Sunday, December 30, 2012

Millet, Jean-Francois

Noonday Rest
Pastel and black conte crayon on buff wove paper
29.2 x 41.9 cm (11 1/2 x 16 1/2 in.)
Museum of Fine Arts, Boston, USA

"To tell the truth, the peasant subjects suit my temperament best; for I must confess, even if you think me a socialist, that the human side of art is what touches me most." (Millet)

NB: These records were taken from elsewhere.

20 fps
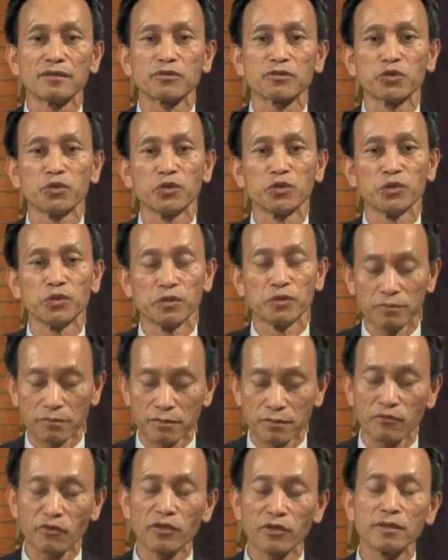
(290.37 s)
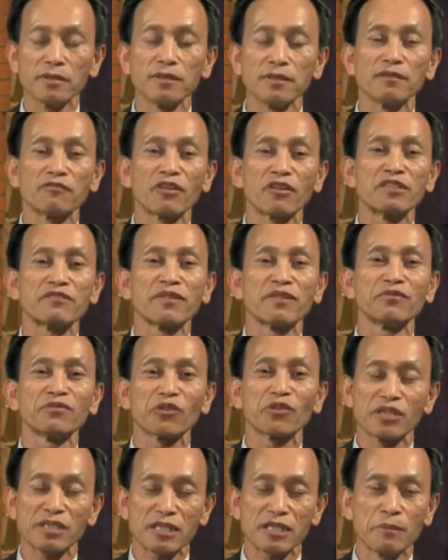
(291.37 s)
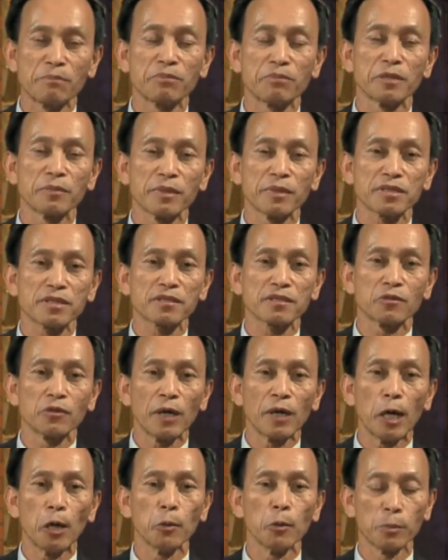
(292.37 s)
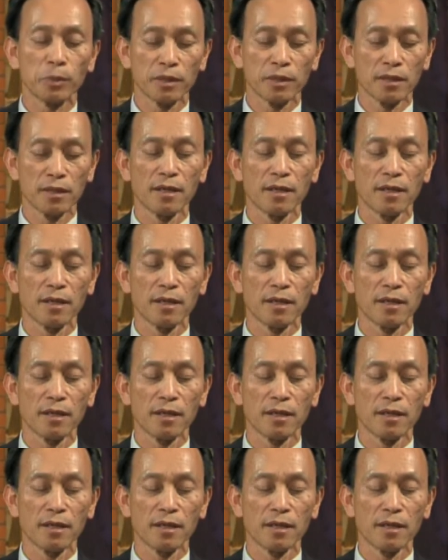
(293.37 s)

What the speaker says: to raise funds for the same purpose, to help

A peasant couple naps in the cool shadow of the grain stack after a morning of labor in the fields. The positioning of their bodies is mirrored in the two sheaves at their feet and in the shoes and sickles in the lower lefthand corner.
Millet produced this pastel as part of a series, The Hours of the Day, which shows the day-to-day activities of mid-19th-century rural France. For Millet, the series emphasized the cyclical nature of peasant life and the natural world. These subjects were also of great interest to Van Gogh, who looked up to the old Millet and collected reproductions of his works.

Jean-Francois Millet (1814 - 1875), born into a family of peasant near Cherbourg, was a French painter and one of the founders of the Barbizon school in rural France. Millet is noted for his scenes of peasant farmers. He was the first painter to endow rural life with a dignity and monumentality that transcend realism, making the peasant an almost heroic figure. He never painted out-of-doors, and he had only a limited awareness of tonal values. He can be categorized as part of the naturalism and realism movements.

Millet was trained under a local painter at Cherbourg and then in Paris in 1837. His earliest works are pastiches of the pastorals of the 18th century and rather erotic nudes, but he also painted portraits for a time. The influence of Daumier seems to have been decisive. From c. 1850 his choice of subject matter led to accusations of Socialism (e.g. The Sower, Salon of 1850). In 1849 he moved to Barbizon and remained there for the rest of his life, living in the most gruelling poverty, painting scenes of peasants and their labors as well as ordinary landscapes and marines.

 Millet was often accused of socialism because of his chosen subject. Despite mixed reviews of the paintings he exhibited at the Salon in Paris, Millet's reputation and success grew through the 1860s. In 1870 Millet was elected to the Salon jury. His last years were marked by financial success and increased official recognition, but he was unable to fulfill government commissions due to failing health. On January 3, 1875 he married Catherine in a religious ceremony. Millet died on January 20, 1875.

He was an important source of inspiration for Vincent van Gogh, particularly during his early period. Millet and his work are mentioned many times in Vincent's letters to his brother Theo. Millet's late landscapes would serve as influential points of reference to Claude Monet's paintings of the coast of Normandy; his structural and symbolic content influenced Georges Seurat as well. Millet is the main protagonist of Mark Twain's play Is He Dead? (1898), in which he is depicted as a struggling young artist who fakes his death to score fame and fortune. Most of the details about Millet in the play are fictional.